Allein erziehen:
alltägliche Herausforderungen im Umgang mit knappen Ressourcen
Im Herbst 2019 von Eva Pföstl
23.200 Alleinerziehende mit Kindern (ca. 50.000 Personen) gibt es derzeit in Südtirol, die meisten von ihnen sind Frauen in Trennung. Der Anteil der alleinerziehenden Männer steigt in letzter Zeit an. Bei den meisten Alleinerziehenden ist das Geld knapp, weil sie Kinder, Arbeit und Wohnung alleine stemmen müssen. Oft zahlt der Kindesvater zudem keinen Unterhalt. Einelternfamilien sind am stärksten von Armut betroffen.
Die Südtiroler Plattform für Alleinerziehende ist ein ehrenamtlicher Verein, der 1994 gegründet wurde und sich für die Belange von Alleinerziehenden, also getrennt lebende, geschiedene, verwitwete Elternteile, ledige Mütter sowie Patchworkfamilien einsetzt.
Wir sprechen mit der Meranerin Josefa Romy Brugger, Präsidentin der Südtiroler Plattform für Alleinerziehende.
Meraner Stadtanzeiger (MS): Sie sind seit einem Jahr Präsidentin der Südtiroler Plattform für Alleinerziehende. Welche Aufgaben erfüllt die Plattform?
J. R. Brugger: Der ehrenamtliche Verein hat vor allem eine beratende Funktion. Wir hören zu, vermitteln Hilfe, bieten Rechtsberatung, Mediation und geführte Gesprächsgruppen an, veranstalten Seminare und treffen uns zu Ausflügen im ganzen Land.
MS: Wie definieren Sie Alleinerziehende?
J. R. Brugger: Alleinerziehende sind auf sich allein gestellte Turbo-Eltern, die aus verschiedenen Gründen in dieser Familienform leben. Vor allem sind sie Kämpfer/-innen für ihre Kinder mit dem Preis des Alleinseins.
MS: Wie steht es mit „falschen“ Alleinerziehenden, d.h. mit Paaren, die sich z.B. zum Schein getrennt haben, oder mit Paaren, die zusammenleben?
J. R. Brugger: Leider gibt es auch diese, die dem Image der „echten“ Alleinerziehenden schaden. Die traditionelle Familie wird steuerrechtlich abgestraft, zu wenig gefördert. Bei den sogenannten De-facto-Familien werden zwar beide Einkommen erklärt, aber nicht immer für Beitragsberechnungen herangezogen.
MS: Welche Kontrollen gibt es?
J. R. Brugger: Von Seiten des Landes gibt es Stichproben.

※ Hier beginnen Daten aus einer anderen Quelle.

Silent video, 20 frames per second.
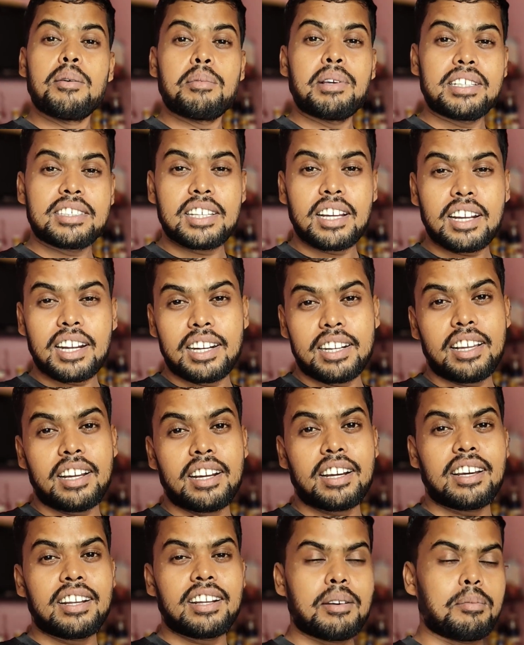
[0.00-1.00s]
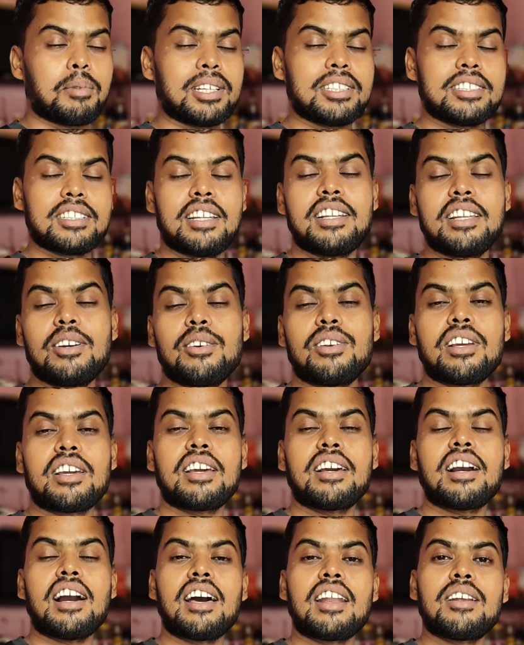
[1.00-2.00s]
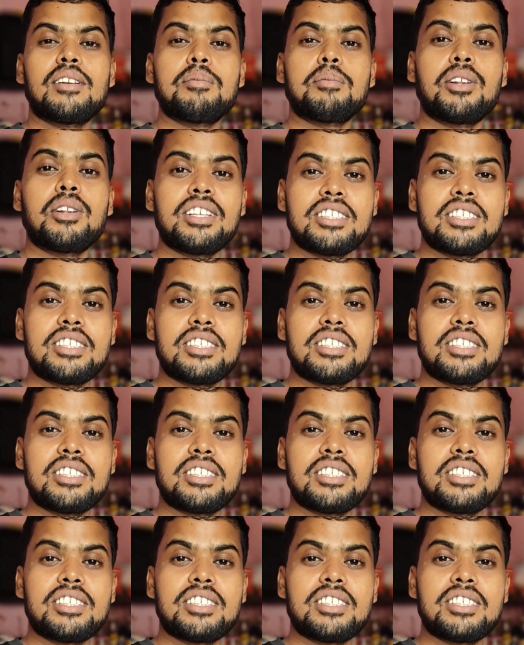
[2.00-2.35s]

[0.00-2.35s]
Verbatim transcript: पैसा इकट्ठा करके पैसा नहीं होने के कारण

Allerdings werden diese Kontrollen aufgrund des Aufwandes/des Personalmangels selten durchgeführt.
MS: Was müsste geschehen, um Missbrauch zu verhindern?
J. R. Brugger: Wer glaubt, betrügen zu müssen, betrügt am meisten die eigenen Leute. Also sollten die Mitmenschen ehrlicher miteinander umgehen, d.h. in die Eigenverantwortung gehen. Die Anerkennung der Einelternfamilien als Familienform im Sinne von verstärkter Unterstützung wäre ein wichtiger und richtiger Schritt.
MS: Auf welche sozialen Leistungen haben Alleinerziehende Anspruch und wer bezahlt diese?
J. R. Brugger: Alleinerziehende haben kein besonderes Recht auf soziale Leistungen. Sie werden gleich unterstützt oder nicht unterstützt wie andere Familien. Einzige Ausnahme ist die Unterhaltsvorschussleistung von Seiten des Landes.
MS: Greift dieser Unterhaltsvorschuss?
J. R. Brugger: Greifen ist gut! Der Grundbetrag des Lebensminimums für 2 Personen beträgt gerade mal 643,70 Euro, alle 3 Monate ist neu anzusuchen! Um zum Unterhaltsvorschuss zu kommen, ist es oft eine Odyssee und dann werden nur 75 % von dem ausbezahlt, was eigentlich der säumige Elternteil zu bezahlen hätte. Leider werden solche Leistungen als Einkommen bewertet.